For this reason, it is only valid from 1970 onwards.
function Simple(year,month,day)
{
	var lp = 2551443; 
	var now = new Date(year,month-1,day,20,35,0);						
	var new_moon = new Date(1970, 0, 7, 20, 35, 0);
	var phase = ((now.getTime() - new_moon.getTime())/1000) % lp;
	return Math.floor(phase /(24*3600)) + 1;
}

Conway

This is based on a 'do it in your head' algorithm by John Conway.
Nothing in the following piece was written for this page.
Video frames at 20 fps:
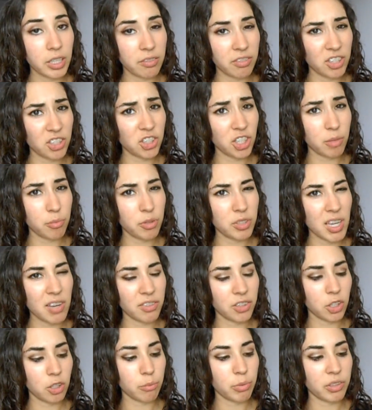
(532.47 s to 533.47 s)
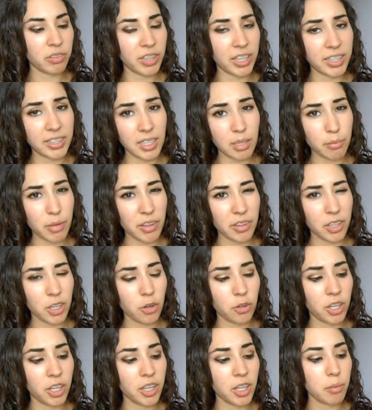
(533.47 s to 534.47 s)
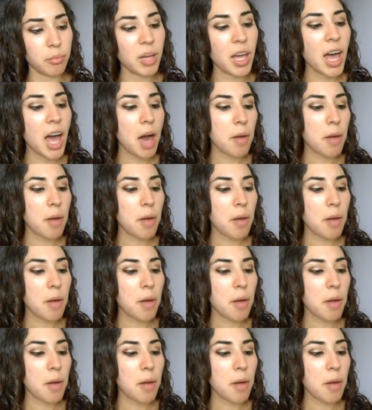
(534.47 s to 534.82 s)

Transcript: Even the shampoos have a little bit of like dimethicone in them.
In its current form, it's only valid for the 20th and 21st centuries, but I'm sure John's got refinements. :)
function Conway(year, month, day)
{	
	var r = year % 100;
	r %= 19;
	if (r>9){ r -= 19;}
	r = ((r * 11) % 30) + parseInt(month) + parseInt(day);
	if (month<3){r += 2;}
	r -= ((year<2000) ? 4 : 8.3);
	r = Math.floor(r+0.5)%30;
	return (r < 0) ? r+30 : r;
}

Trig1

This is based on some Basic code by Roger W. Sinnot from Sky & Telescope magazine, March 1985. I don't pretend to understand it - something to do with a first-order approximation to the 'real' calculation of the position of the bodies involved - which I'm still working on... :)
function Trig1(year,month,day) {
	var thisJD = julday(year,month,day);
	var degToRad = 3.14159265 / 180;
	var K0, T, T2, T3, J0, F0, M0, M1, B1, oldJ;
	K0 = Math.floor((year-1900)*12.3685);
	T = (year-1899.5) / 100;
	T2 = T*T; T3 = T*T*T;
	J0 = 2415020 + 29*K0;
	F0 = 0.0001178*T2 - 0.000000155*T3 + (0.75933 + 0.53058868*K0) - (0.000837*T + 0.000335*T2);
	M0 = 360*(GetFrac(K0*0.08084821133)) + 359.2242 - 0.0000333*T2 - 0.00000347*T3;
	M1 = 360*(GetFrac(K0*0.07171366128)) + 306.0253 + 0.0107306*T2 + 0.00001236*T3;
	B1 = 360*(GetFrac(K0*0.08519585128)) + 21.2964 - (0.0016528*T2) - (0.00000239*T3);
	var phase = 0;
	var jday = 0;
	while (jday < thisJD) {
		var F = F0 + 1.530588*phase;
		var M5 = (M0 + phase*29.10535608)*degToRad;
		var M6 = (M1 + phase*385.81691806)*degToRad;
		var B6 = (B1 + phase*390.67050646)*degToRad;
		F -= 0.4068*Math.sin(M6) + (0.1734 - 0.000393*T)*Math.sin(M5);
		F += 0.0161*Math.sin(2*M6) + 0.0104*Math.sin(2*B6);
		F -= 0.0074*Math.sin(M5 - M6) - 0.0051*Math.sin(M5 + M6);
		F += 0.0021*Math.sin(2*M5) + 0.0010*Math.sin(2*B6-M6);
		F += 0.5 / 1440; 
		oldJ=jday;
		jday = J0 + 28*phase + Math.floor(F); 
		phase++;
	}
	return (thisJD-oldJ)%30;
}
function GetFrac(fr) {	return (fr - Math.floor(fr));}

Trig2

This is I think another reworking of the maths in Trig1 - done nicer.
function Trig2(year,month,day) {
	n = Math.floor(12.37 * (year -1900 + ((1.0 * month - 0.5)/12.0)));
	RAD = 3.14159265/180.0;
	t = n / 1236.85;
	t2 = t * t;
	as = 359.2242 + 29.105356 * n;
	am = 306.0253 + 385.816918 * n + 0.010730 * t2;
	xtra = 0.75933 + 1.53058868 * n + ((1.178e-4) - (1.55e-7) * t) * t2;
	xtra += (0.1734 - 3.93e-4 * t) * Math.sin(RAD * as) - 0.4068 * Math.sin(RAD * am);
	i = (xtra > 0.0 ? Math.floor(xtra) :  Math.ceil(xtra - 1.0));
	j1 = julday(year,month,day);
	jd = (2415020 + 28 * n) + i;
	return (j1-jd + 30)%30;
}


Both of the Trig functions require the following routine to work out the Julian Day Number.
function julday(year, month, day) {
	if (year < 0) { year ++; }
	var jy = parseInt(year);
	var jm = parseInt(month) +1;
	if (month <= 2) {jy--;	jm += 12;	} 
	var jul = Math.floor(365.25 *jy) + Math.floor(30.6001 * jm) + parseInt(day) + 1720995;
	if (day+31*(month+12*year) >= (15+31*(10+12*1582))) {
		ja = Math.floor(0.01 * jy);
		jul = jul + 2 - ja + Math.floor(0.25 * ja);
	}
	return jul;
}

The two 'Trig' ones are the more accurate, but the 'Simple' and the 'Conway' are quicker. You could use any of them in a loop (say, when printing a monthly calendar), or just to find out the state of the moon today.
All the routines are contained within a single file here. Take which one you like and strip out the rest. Happy coding!